Chaque jour, des milliers de plaisanciers flânent le long des quais en admirant les splendides yachts. Ce cliché carte postale n'est en fait que la partie visible de l'iceberg portuaire. Pour que le public ait de ce lieu mythique une image parfaite, dans les coulisses, aux heures où le commun des mortels est dans les bras de Morphée, les équipes municipales d'entretien du port s'activent. Celle du service technique, composée d'une quinzaine de personnes, s'occupe de vérifier toutes les installations électriques, équipements et la propreté du plan d'eau.
En contrat avec la mairie, l'entreprise Faucon est chargée du dragage, mais aussi des travaux subaquatiques, et du relevage des ancres.

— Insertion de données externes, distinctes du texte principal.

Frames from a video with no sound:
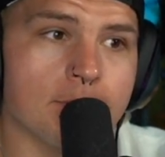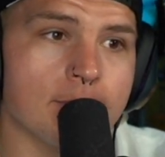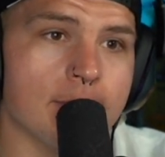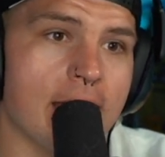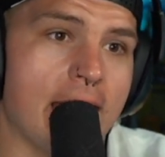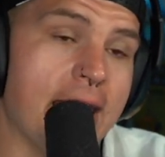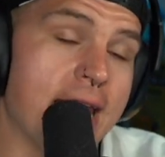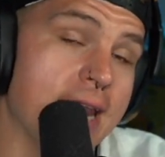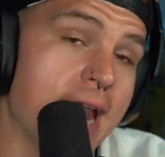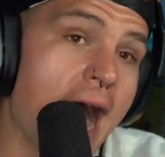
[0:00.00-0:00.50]

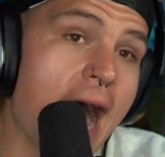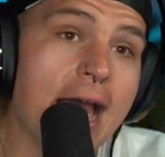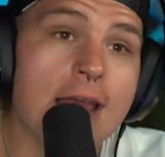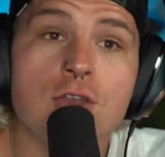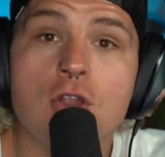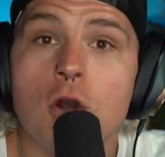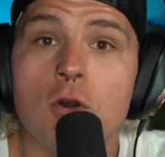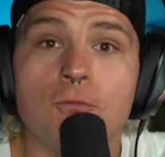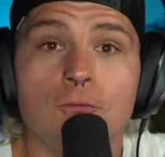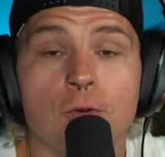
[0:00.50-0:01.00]
And I
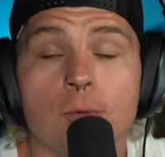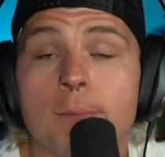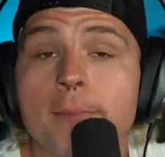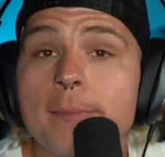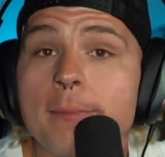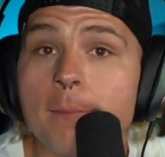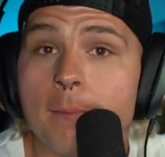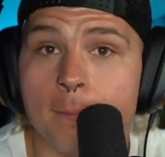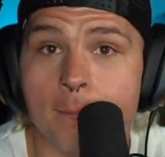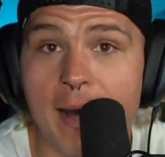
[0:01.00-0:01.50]
know for
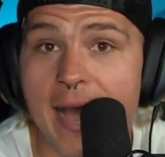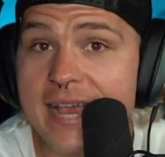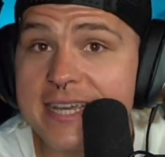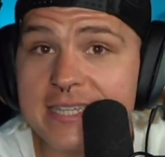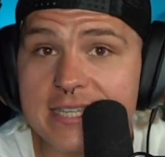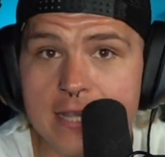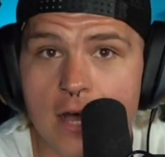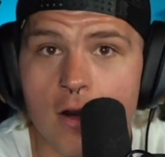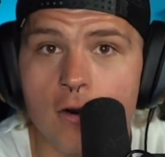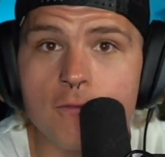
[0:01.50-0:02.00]

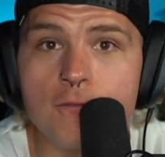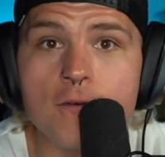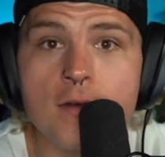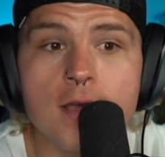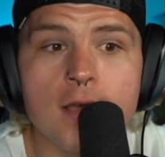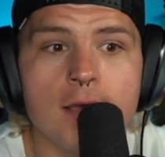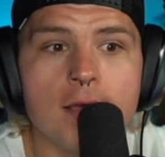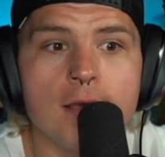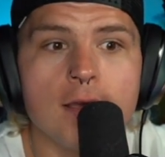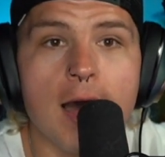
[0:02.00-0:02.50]
myself,
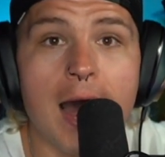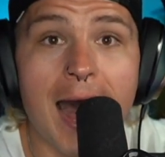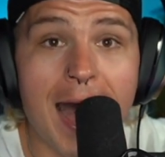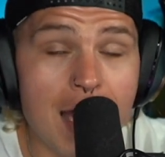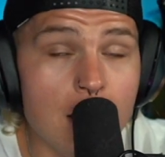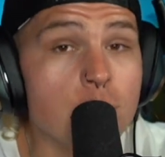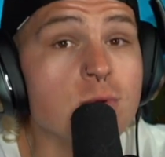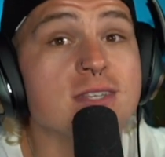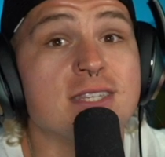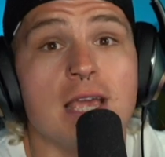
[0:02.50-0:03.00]
I
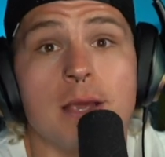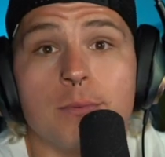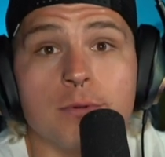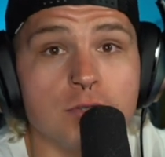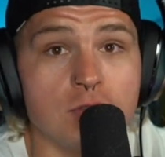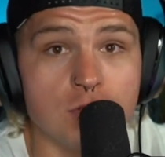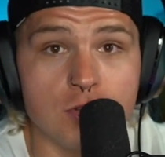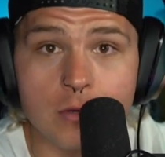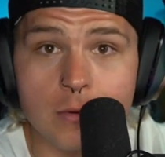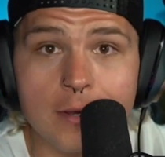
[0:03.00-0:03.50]
was able to
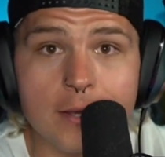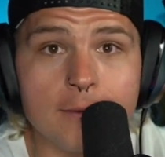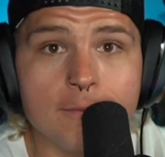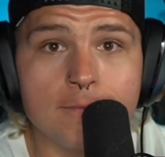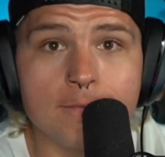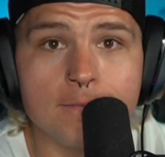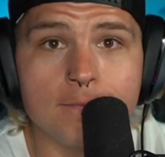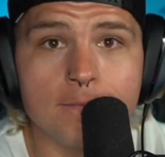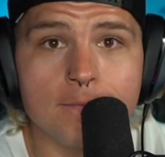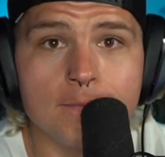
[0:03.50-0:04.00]
do it.
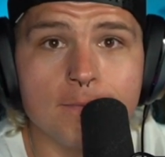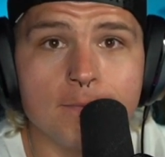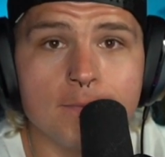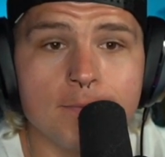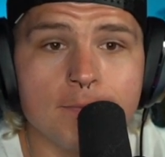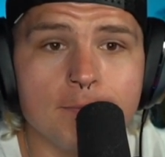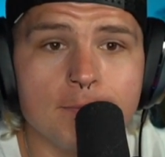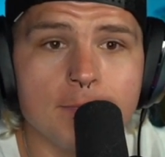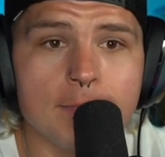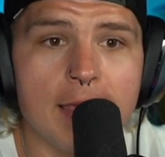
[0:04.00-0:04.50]

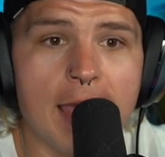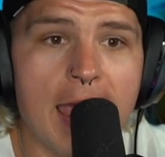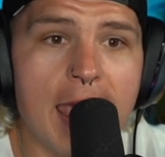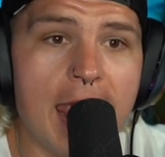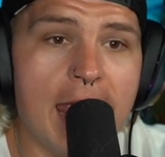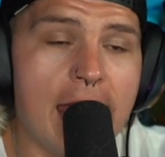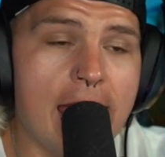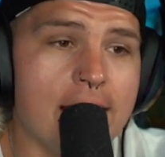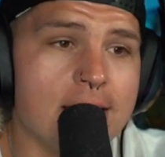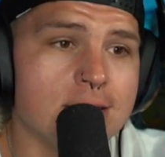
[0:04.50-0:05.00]

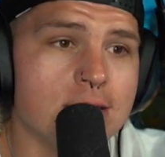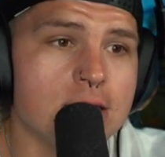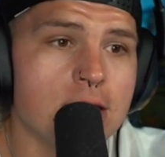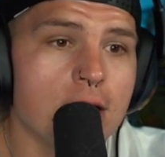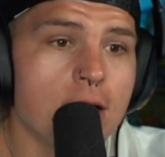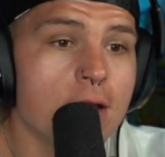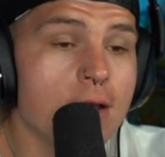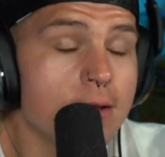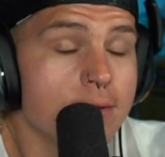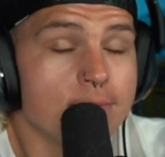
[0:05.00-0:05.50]
And
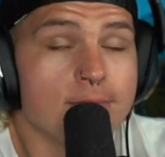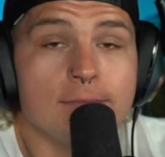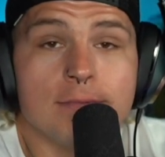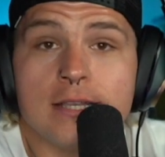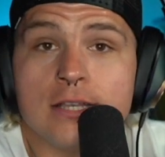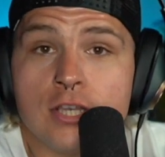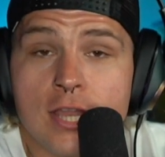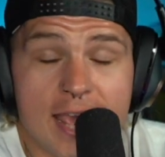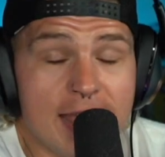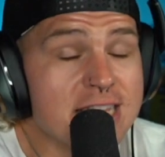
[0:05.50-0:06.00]

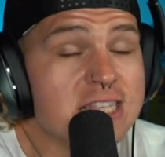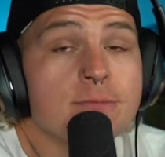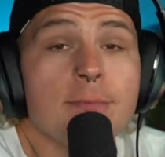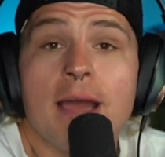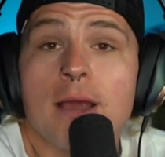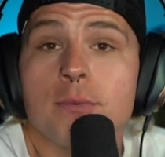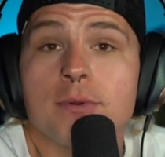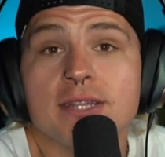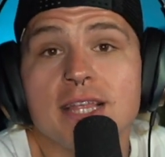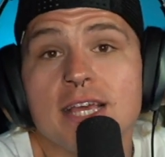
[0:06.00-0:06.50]
is my
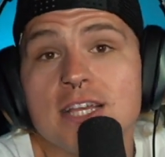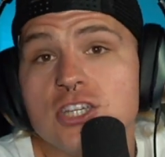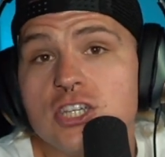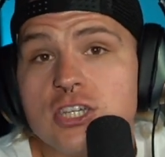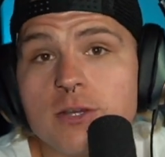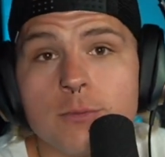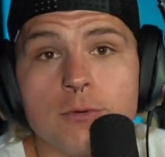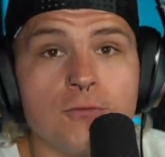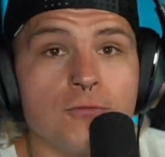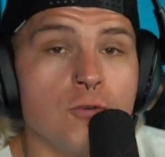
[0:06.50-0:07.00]
relationship
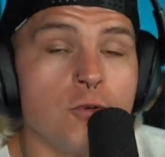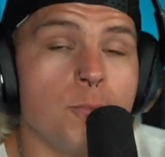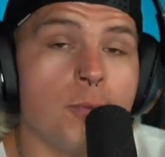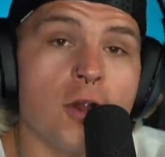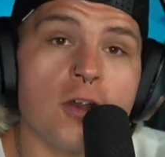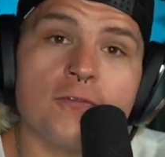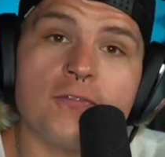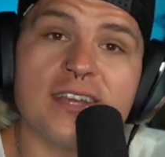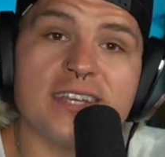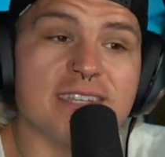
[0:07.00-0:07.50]
with food
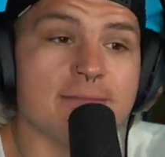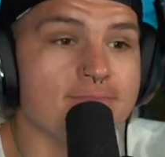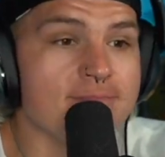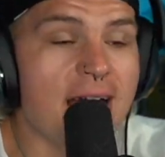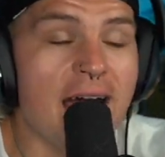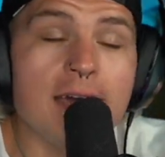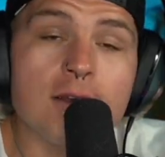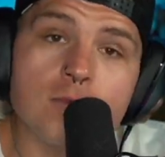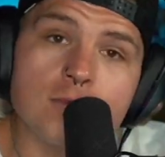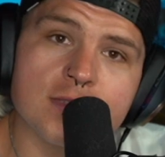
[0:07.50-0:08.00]
perfect? I
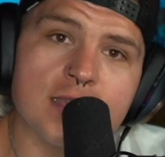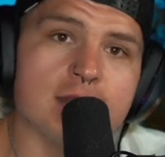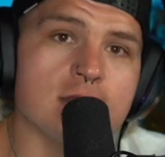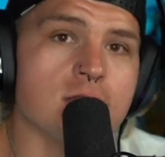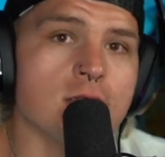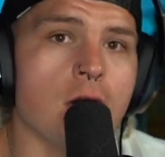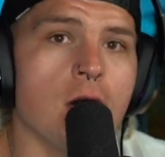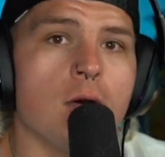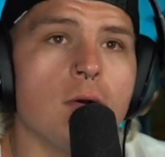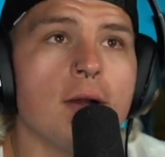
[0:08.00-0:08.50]
don't think
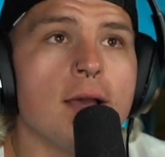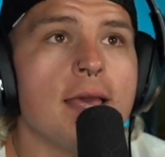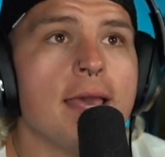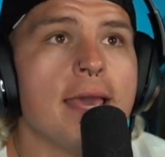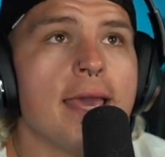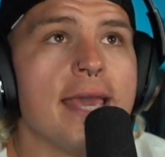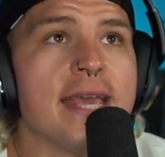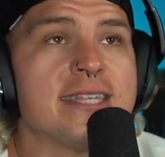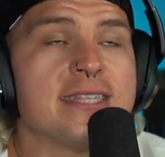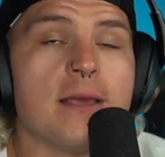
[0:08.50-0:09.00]
so.
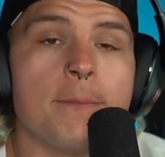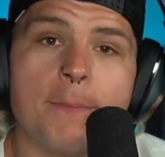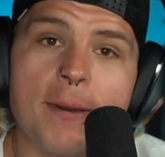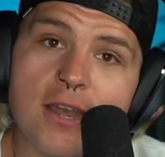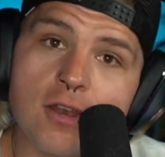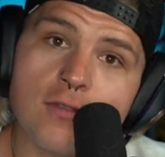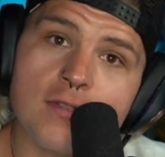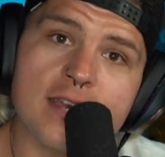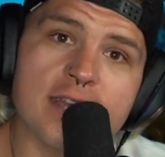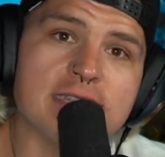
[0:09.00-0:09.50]
Is it better
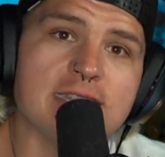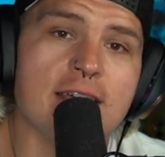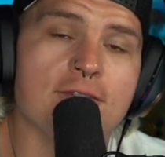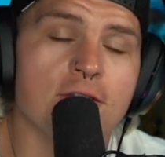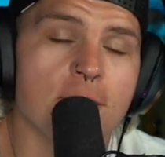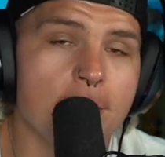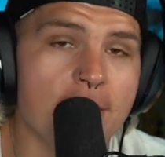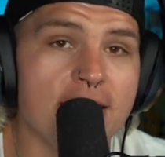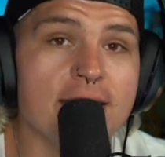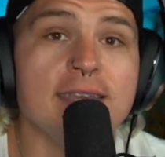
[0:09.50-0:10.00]
than it's ever
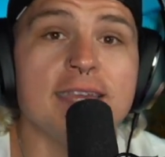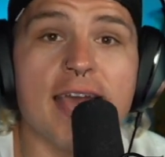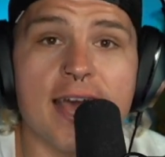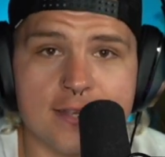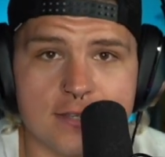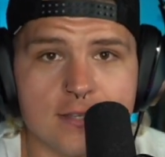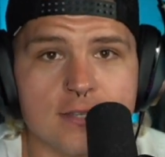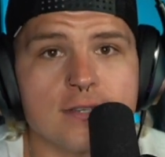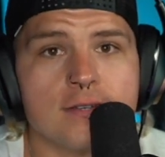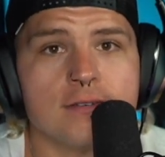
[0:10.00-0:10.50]
been?
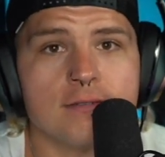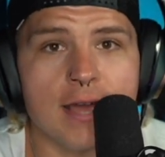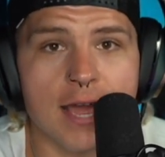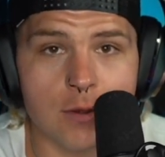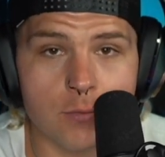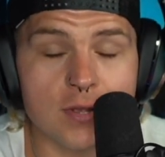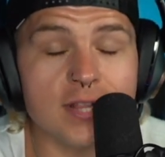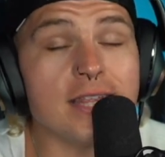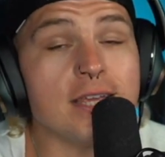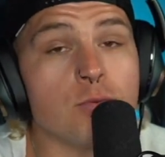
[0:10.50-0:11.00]
Yes. I
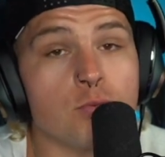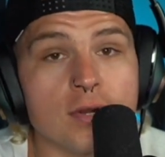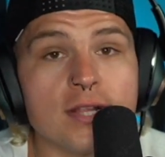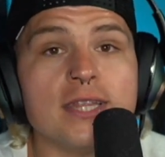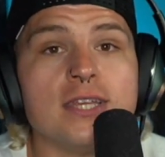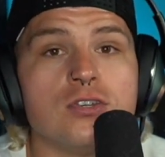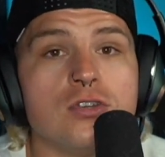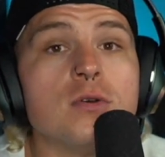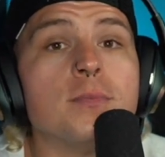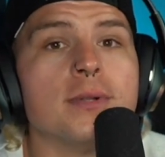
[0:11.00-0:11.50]
really, really
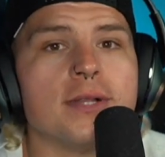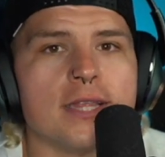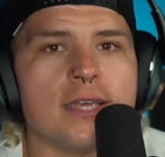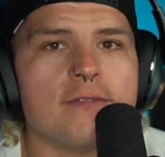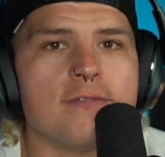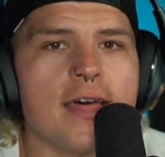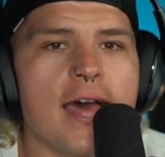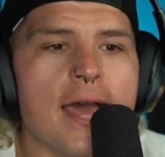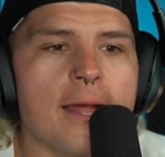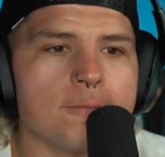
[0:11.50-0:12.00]
do believe
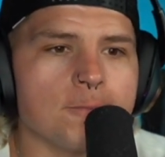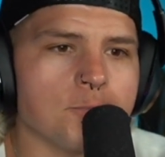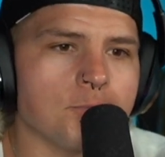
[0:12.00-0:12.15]
that.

Rencontre avec le patron, Nicolas Faucon
Nicolas Faucon en est le patron. Plongeur depuis son plus jeune âge, il a repris l'entreprise de son père, il y a 25 ans.
Le matin, il plonge pour relever l'ancre des bateaux avant leur sortie. Une quarantaine par jour en cette période. Cette opération est dangereuse : « La moindre erreur peut être fatale ; je me suis récemment pris une ancre sur la hanche car je ne m'étais pas assez éloigné au moment de la remontée. »
Un travail de longue haleine ; trop nombreuses, les chaînes des ancres s'emmêlent entre elles, il peut parfois passer une heure à essayer de relever une ancre bloquée dans les fonds du plan d'eau.
L'après-midi, il remorque les navigations en difficultés, et s'occupe de récupérer les poubelles sur les yachts dans la baie des Canebiers.
À bord de son bateau bleu, un plongeur et sa femme l'assistent : « Le plus embêtant c'est qu'on ne voit rien dans l'eau à cause des mouvements perpétuels des bateaux ; à la fin de la journée on ne voit même pas sa main devant son masque ».